Two zero-day vulnerabilities in Ivanti Connect Secure (ICS) VPNs have been exploited by a Chinese nation-state threat actor, identified as UTA0178 by Volexity and UNC5221 by Mandiant. Tracked as CVE-2023-46805 and CVE-2024-21887, the flaws could lead to unauthenticated remote code execution on vulnerable appliances. The attack involves the delivery of a Rust-based payload called KrustyLoader, which is utilized to drop the open-source Sliver adversary simulation tool. Although patches are pending, Ivanti has released a temporary mitigation in the form of an XML file.
The security vulnerabilities in Ivanti’s VPNs have been actively used as zero-days by the Chinese threat actor since December 3, 2023, according to Volexity. The flaws, assigned CVSS scores of 8.2 and 9.1, have broader implications as they allow for unauthenticated remote code execution, emphasizing the challenges in securing VPN infrastructure. The attack campaign has also been noted for dropping XMRig cryptocurrency miners and Rust-based malware, showcasing the diverse objectives of threat actors in exploiting these vulnerabilities. The Chinese threat actor’s use of Ivanti’s VPN flaws highlights the strategic targeting of critical network infrastructure by sophisticated adversaries.

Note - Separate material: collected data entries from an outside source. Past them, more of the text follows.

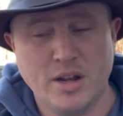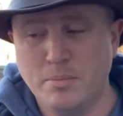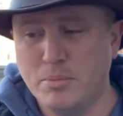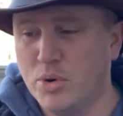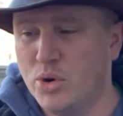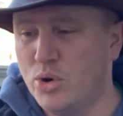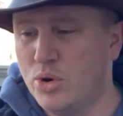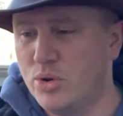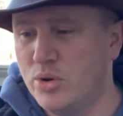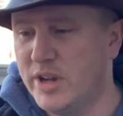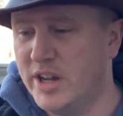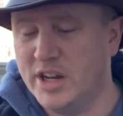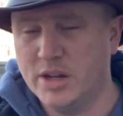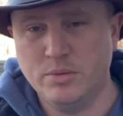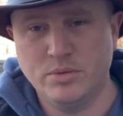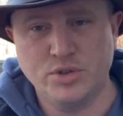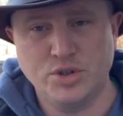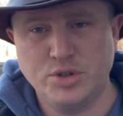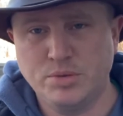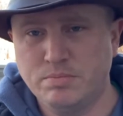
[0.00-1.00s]
bowl, and it
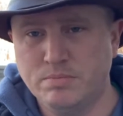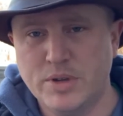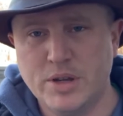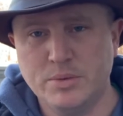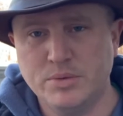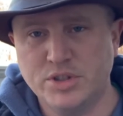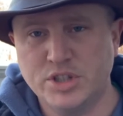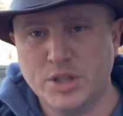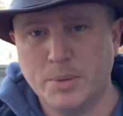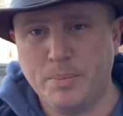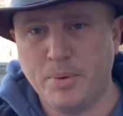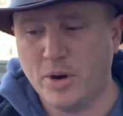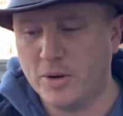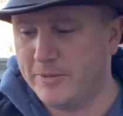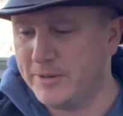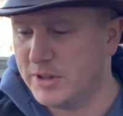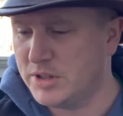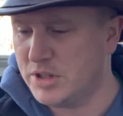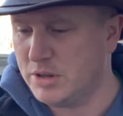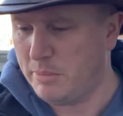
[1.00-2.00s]
was the
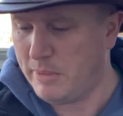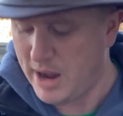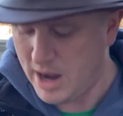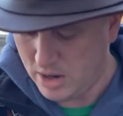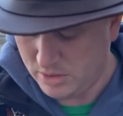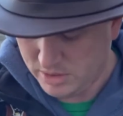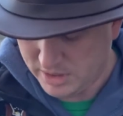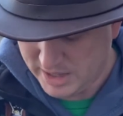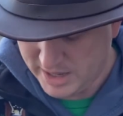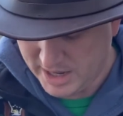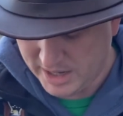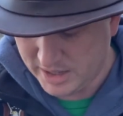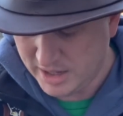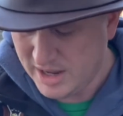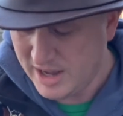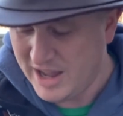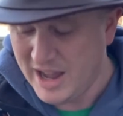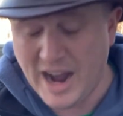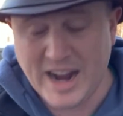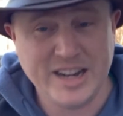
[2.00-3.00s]
perfect amount. And
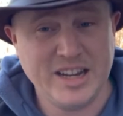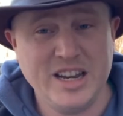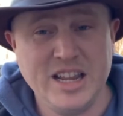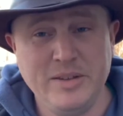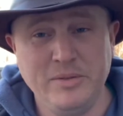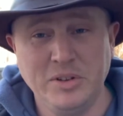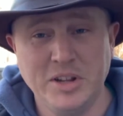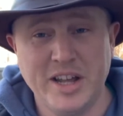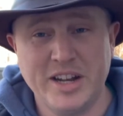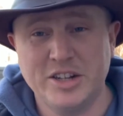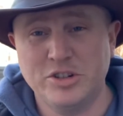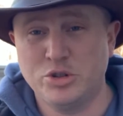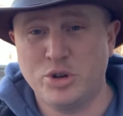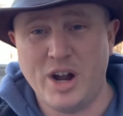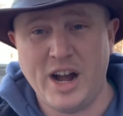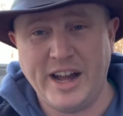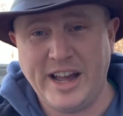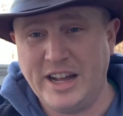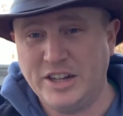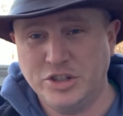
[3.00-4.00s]
I didn't even let it
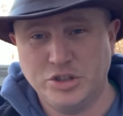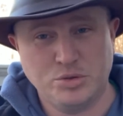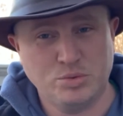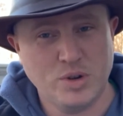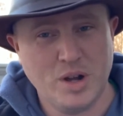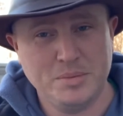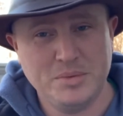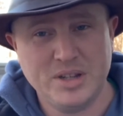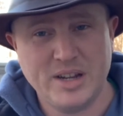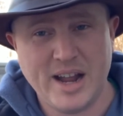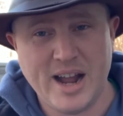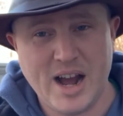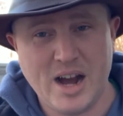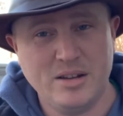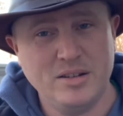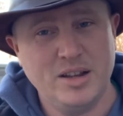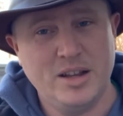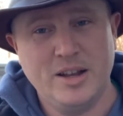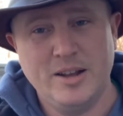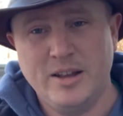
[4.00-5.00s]
dry. I just rubbed it
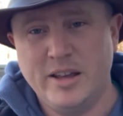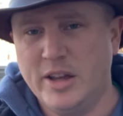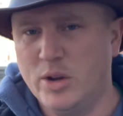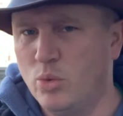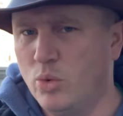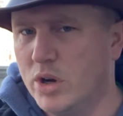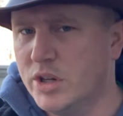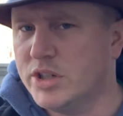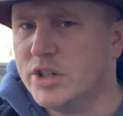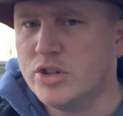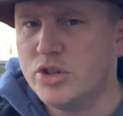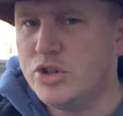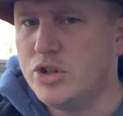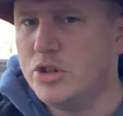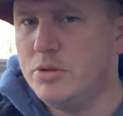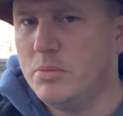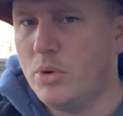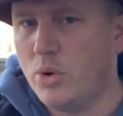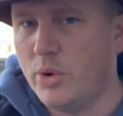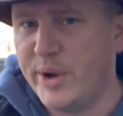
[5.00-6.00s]
out. It wasn't
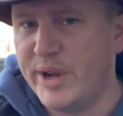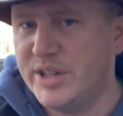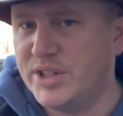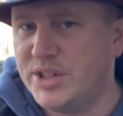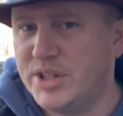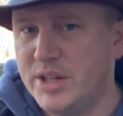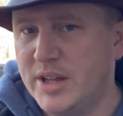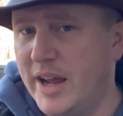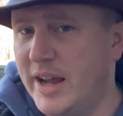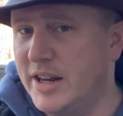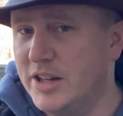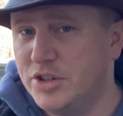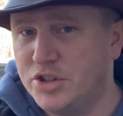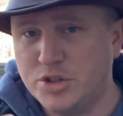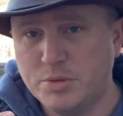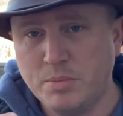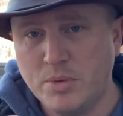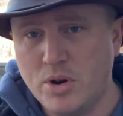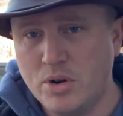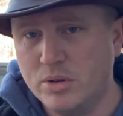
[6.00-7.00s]
too moist, and it
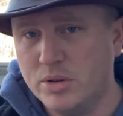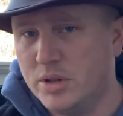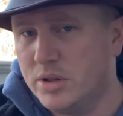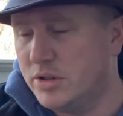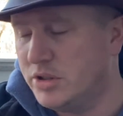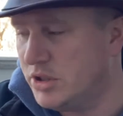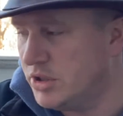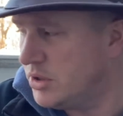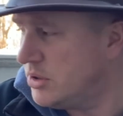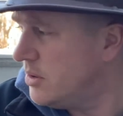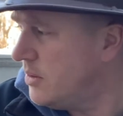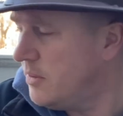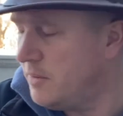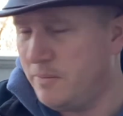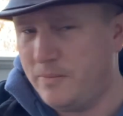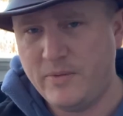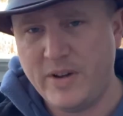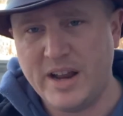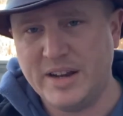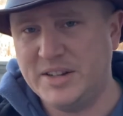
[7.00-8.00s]
smoked just
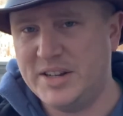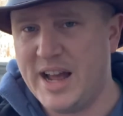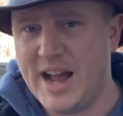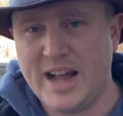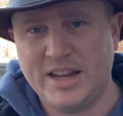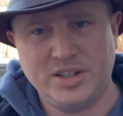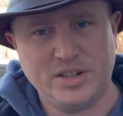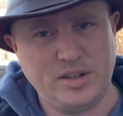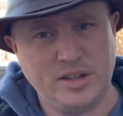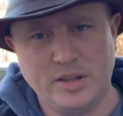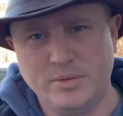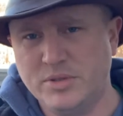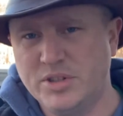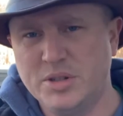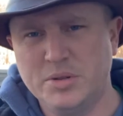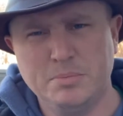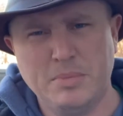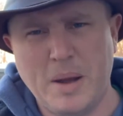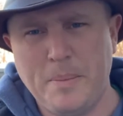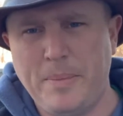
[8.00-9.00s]
fantastically.
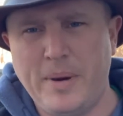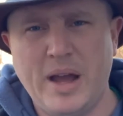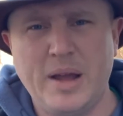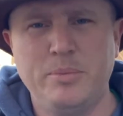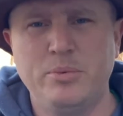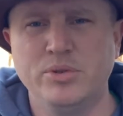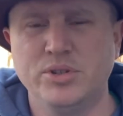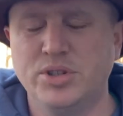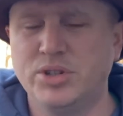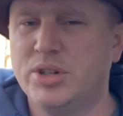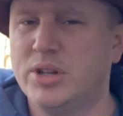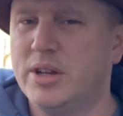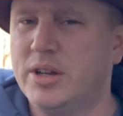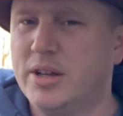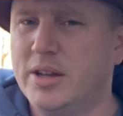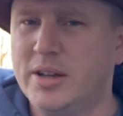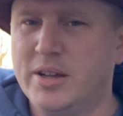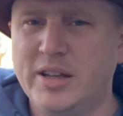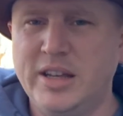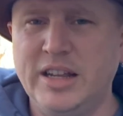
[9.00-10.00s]
My pipe was
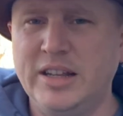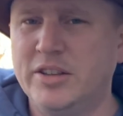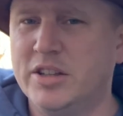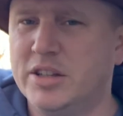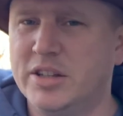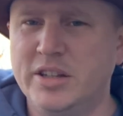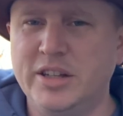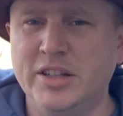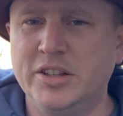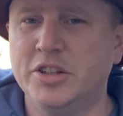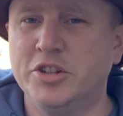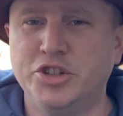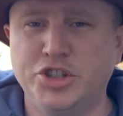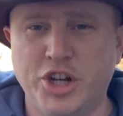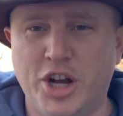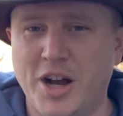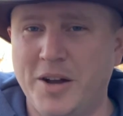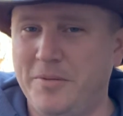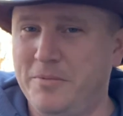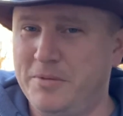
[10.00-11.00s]
in the
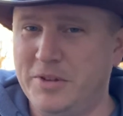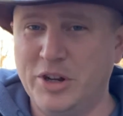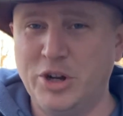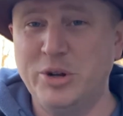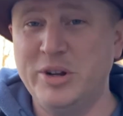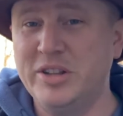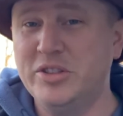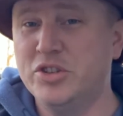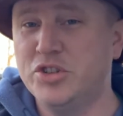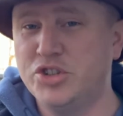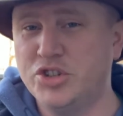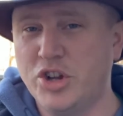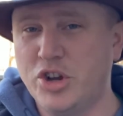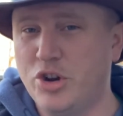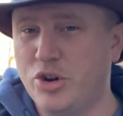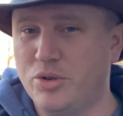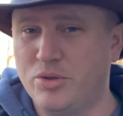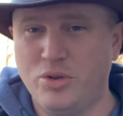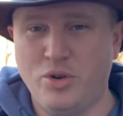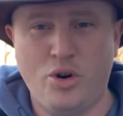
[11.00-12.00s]
chuff, in the
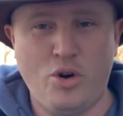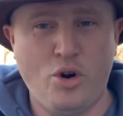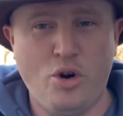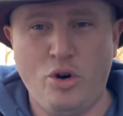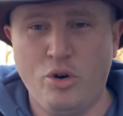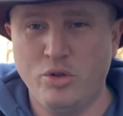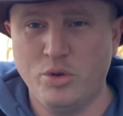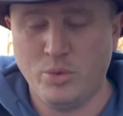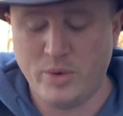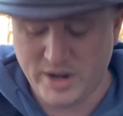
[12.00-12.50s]
zone all the way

The Rust-based KrustyLoader payload is leveraged to deliver the Sliver adversary simulation tool, a Golang-based cross-platform post-exploitation framework developed by cybersecurity company BishopFox. Synacktiv’s analysis reveals that KrustyLoader functions as a loader to download Sliver from a remote server and execute it on compromised hosts. Sliver, considered a lucrative option for threat actors, has gained prominence as a post-exploitation framework. While Ivanti works on patches, the incident underscores the ongoing threat landscape surrounding VPN vulnerabilities, urging organizations to stay vigilant and implement necessary mitigations.